__ABOUT THIS EXERCISE__.
Each line from the one that holds "[0:03.00-0:04.00]" to the end of the entries is to be given again exactly. Do not include pictures.

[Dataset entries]
+ + + + + + +

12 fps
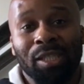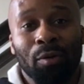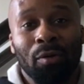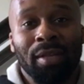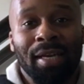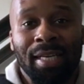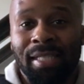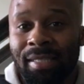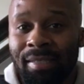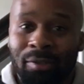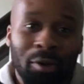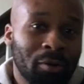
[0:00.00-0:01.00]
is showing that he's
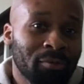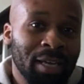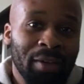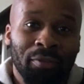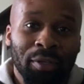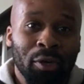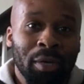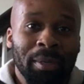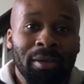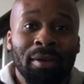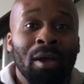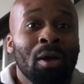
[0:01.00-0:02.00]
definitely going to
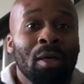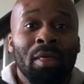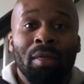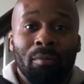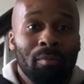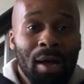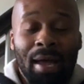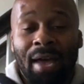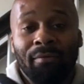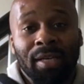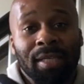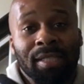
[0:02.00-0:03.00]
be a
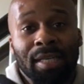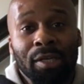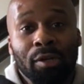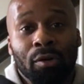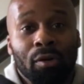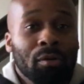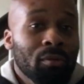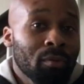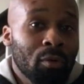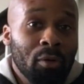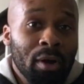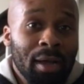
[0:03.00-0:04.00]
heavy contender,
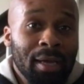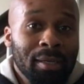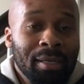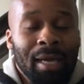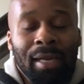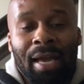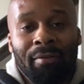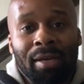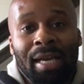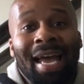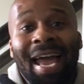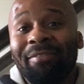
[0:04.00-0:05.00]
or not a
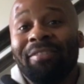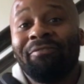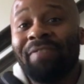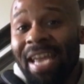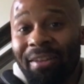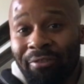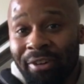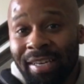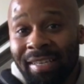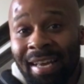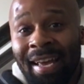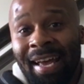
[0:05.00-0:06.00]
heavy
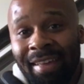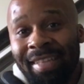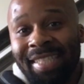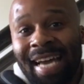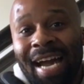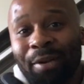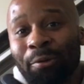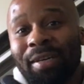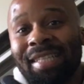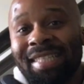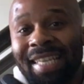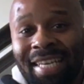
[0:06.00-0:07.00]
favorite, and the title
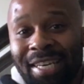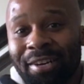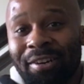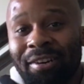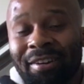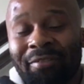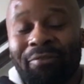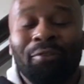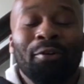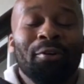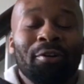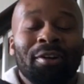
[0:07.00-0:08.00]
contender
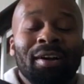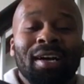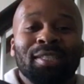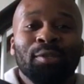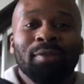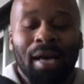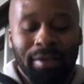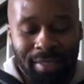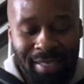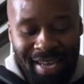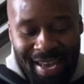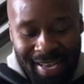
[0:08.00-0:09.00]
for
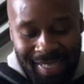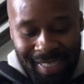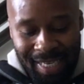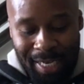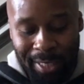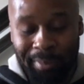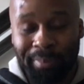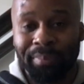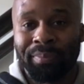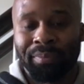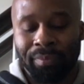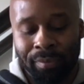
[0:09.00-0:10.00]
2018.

+ + + + + + +

__SOLUTION TO THIS TASK__.
[0:03.00-0:04.00]
heavy contender,
[0:04.00-0:05.00]
or not a
[0:05.00-0:06.00]
heavy
[0:06.00-0:07.00]
favorite, and the title
[0:07.00-0:08.00]
contender
[0:08.00-0:09.00]
for
[0:09.00-0:10.00]
2018.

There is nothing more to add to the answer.